The Chief Justice said during her feature address to mark the opening of the new law year on Tuesday, January 11, that there are benefits to her suggestion.
“The criminal justice system is in dire need of robust reform. As I expressed in my last address, the time is ripe for our governments to assist the judiciary by including in their legislative agendas, criminal justice reform measures such as provision for the implementation of judge alone trials for specific case types within the context of the constitutionally guaranteed right to a fair trial.”
She said this mode of trial has been tried and tested in other courts in our region, such as in Antigua and Barbuda, and congratulated the twin-island state for implementing judge alone trials in the high court and urged other member states to follow.

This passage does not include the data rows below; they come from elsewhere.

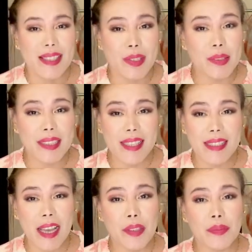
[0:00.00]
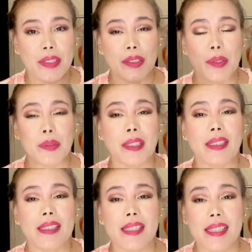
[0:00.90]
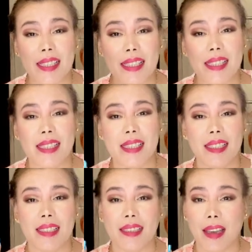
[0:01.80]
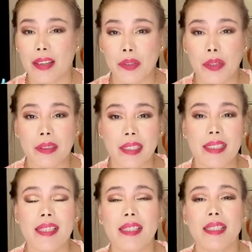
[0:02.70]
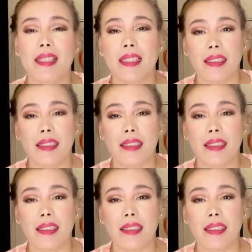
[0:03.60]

So in this tag video, there are six categories.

“Further, when one considers the plethora of criminal offences triable by a magistrate, there can in my view, be no compelling or objectively reasoned opposition to its implementation. Taking such measures would go a long way towards reducing the backlog of criminal cases in the OECS with no adverse effects on the fairness of the trial process,” she said.
Chief Justice Pereria said Governments could also consider reducing the size of the existing jury.

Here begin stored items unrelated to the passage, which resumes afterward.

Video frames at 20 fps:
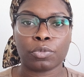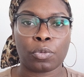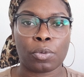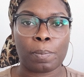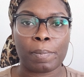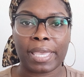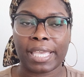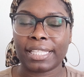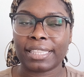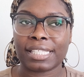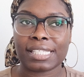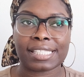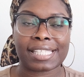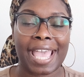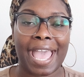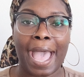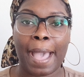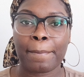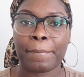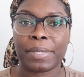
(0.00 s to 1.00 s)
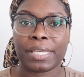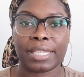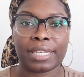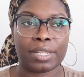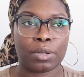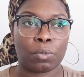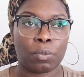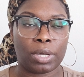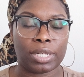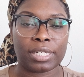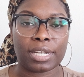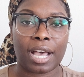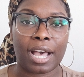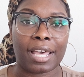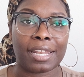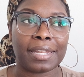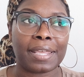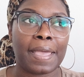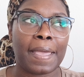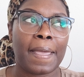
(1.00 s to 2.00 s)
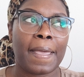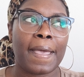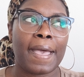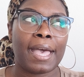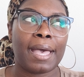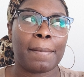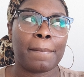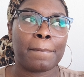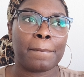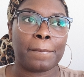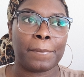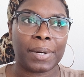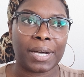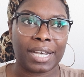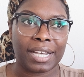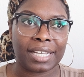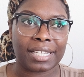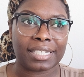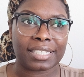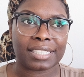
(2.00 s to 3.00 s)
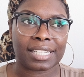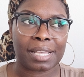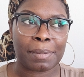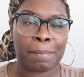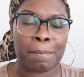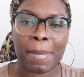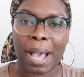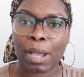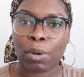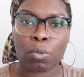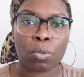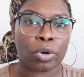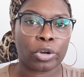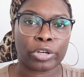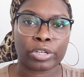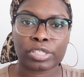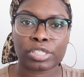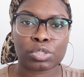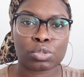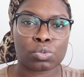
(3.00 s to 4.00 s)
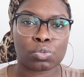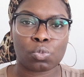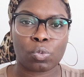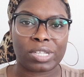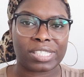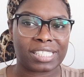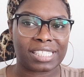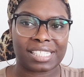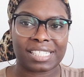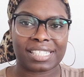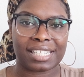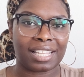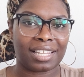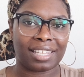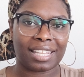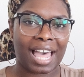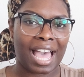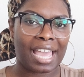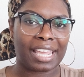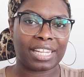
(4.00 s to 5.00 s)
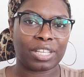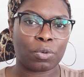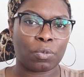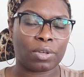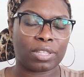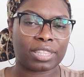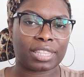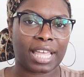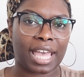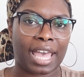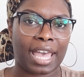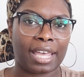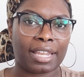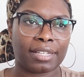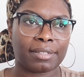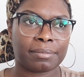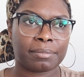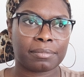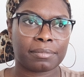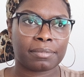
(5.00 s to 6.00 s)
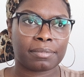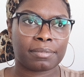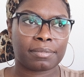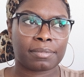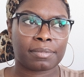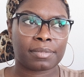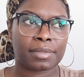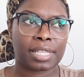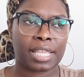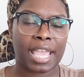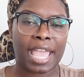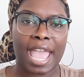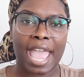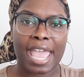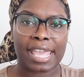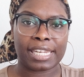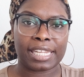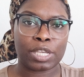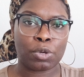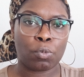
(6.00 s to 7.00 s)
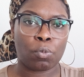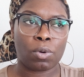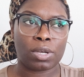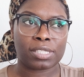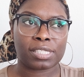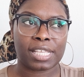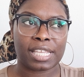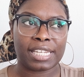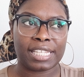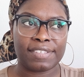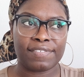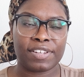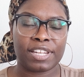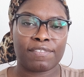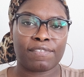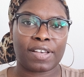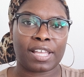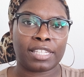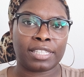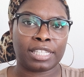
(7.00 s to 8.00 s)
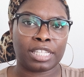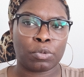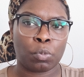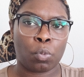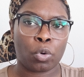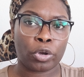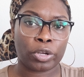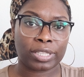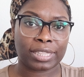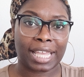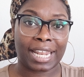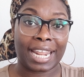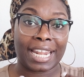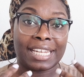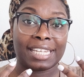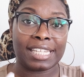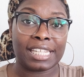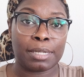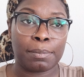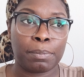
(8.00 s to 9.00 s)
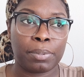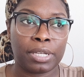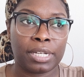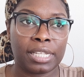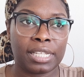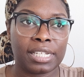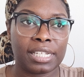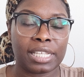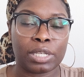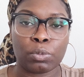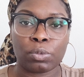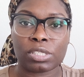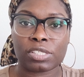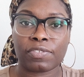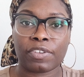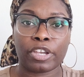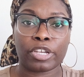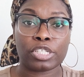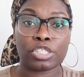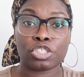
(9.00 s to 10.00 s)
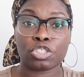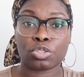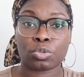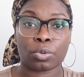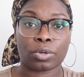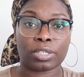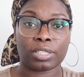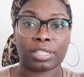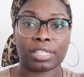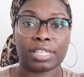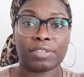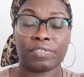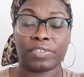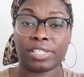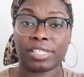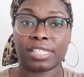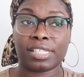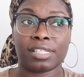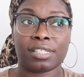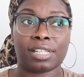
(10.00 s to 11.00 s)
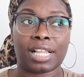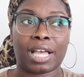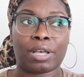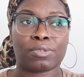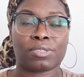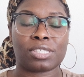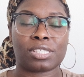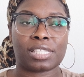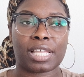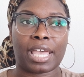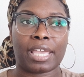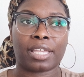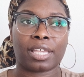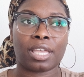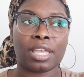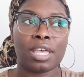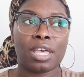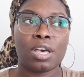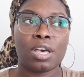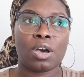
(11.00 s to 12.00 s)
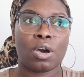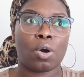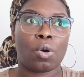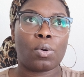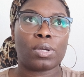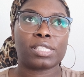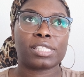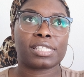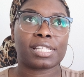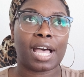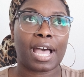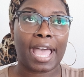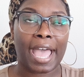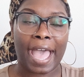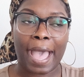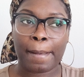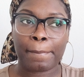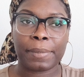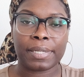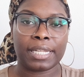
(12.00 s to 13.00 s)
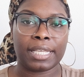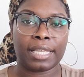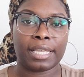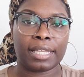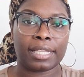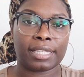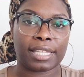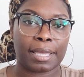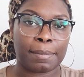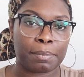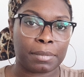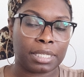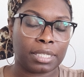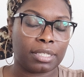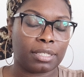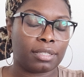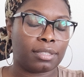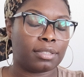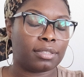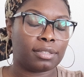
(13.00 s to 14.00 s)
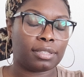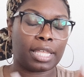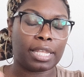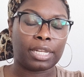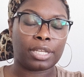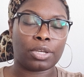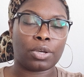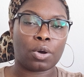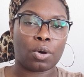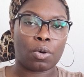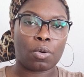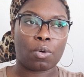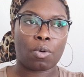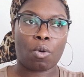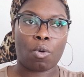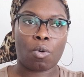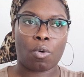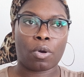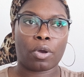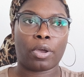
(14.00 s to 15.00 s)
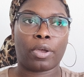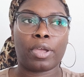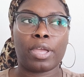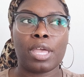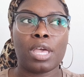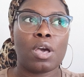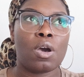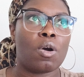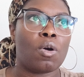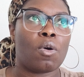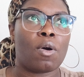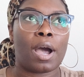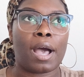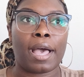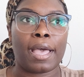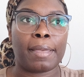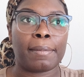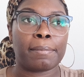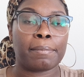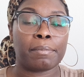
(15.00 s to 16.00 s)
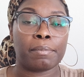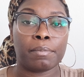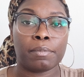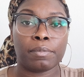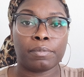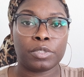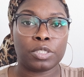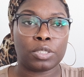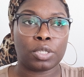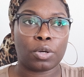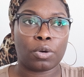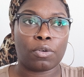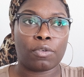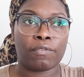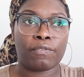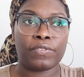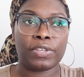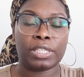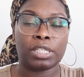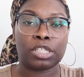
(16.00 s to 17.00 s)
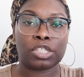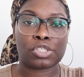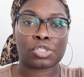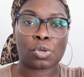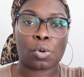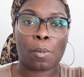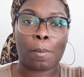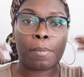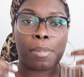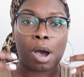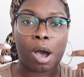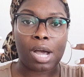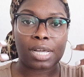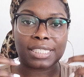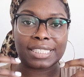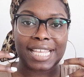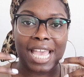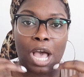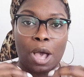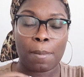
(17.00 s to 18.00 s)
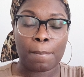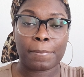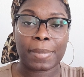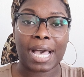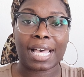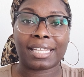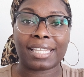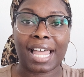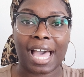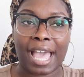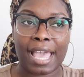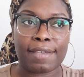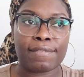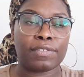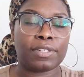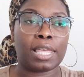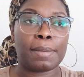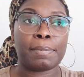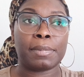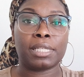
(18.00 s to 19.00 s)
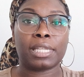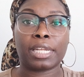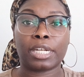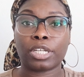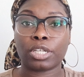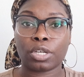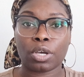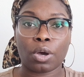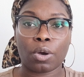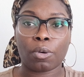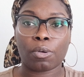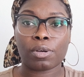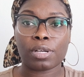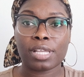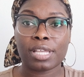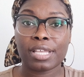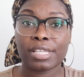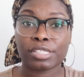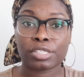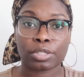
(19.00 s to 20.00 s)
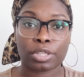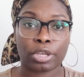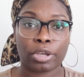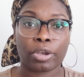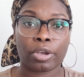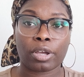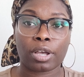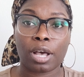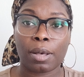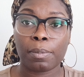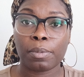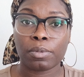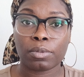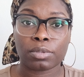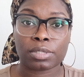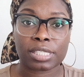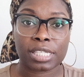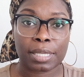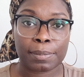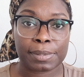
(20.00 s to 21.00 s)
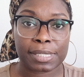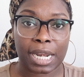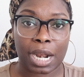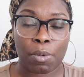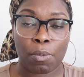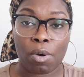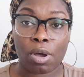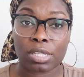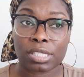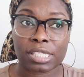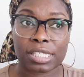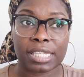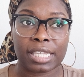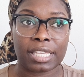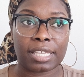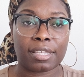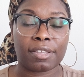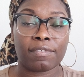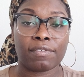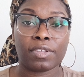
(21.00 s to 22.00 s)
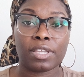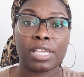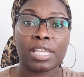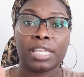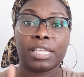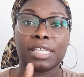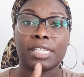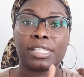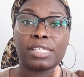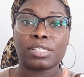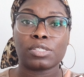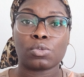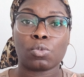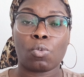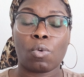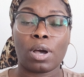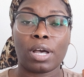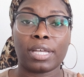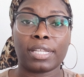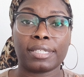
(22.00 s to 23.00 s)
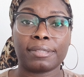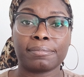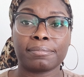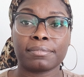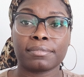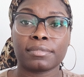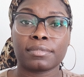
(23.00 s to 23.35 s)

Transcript: will make this happen and whatnot. But my works wasn't aligning with that and it was and even if the work that i did put in it was very short lived until i was just like oh, it's not happening, let me let it go, or oh, I'm, you know, feeling so bogged down by life, let me let it go. So there are a couple tips that I want to give is one,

She explained: “Governments may wish to adopt, short of abolishing the jury system altogether, legislative provision for smaller jury panels. Having judge alone trials, or trials with reduced jury panels will have many benefits, including decreasing the expenditure associated with operating a jury system, which ultimately is in the benefit of the public purse while boosting efficiency, accountability and importantly, public confidence in the justice system.”
She said the criminal justice system cannot remain at a standstill because of COVID-19, stating that, “we must find ways to administer justice despite COVID-19.”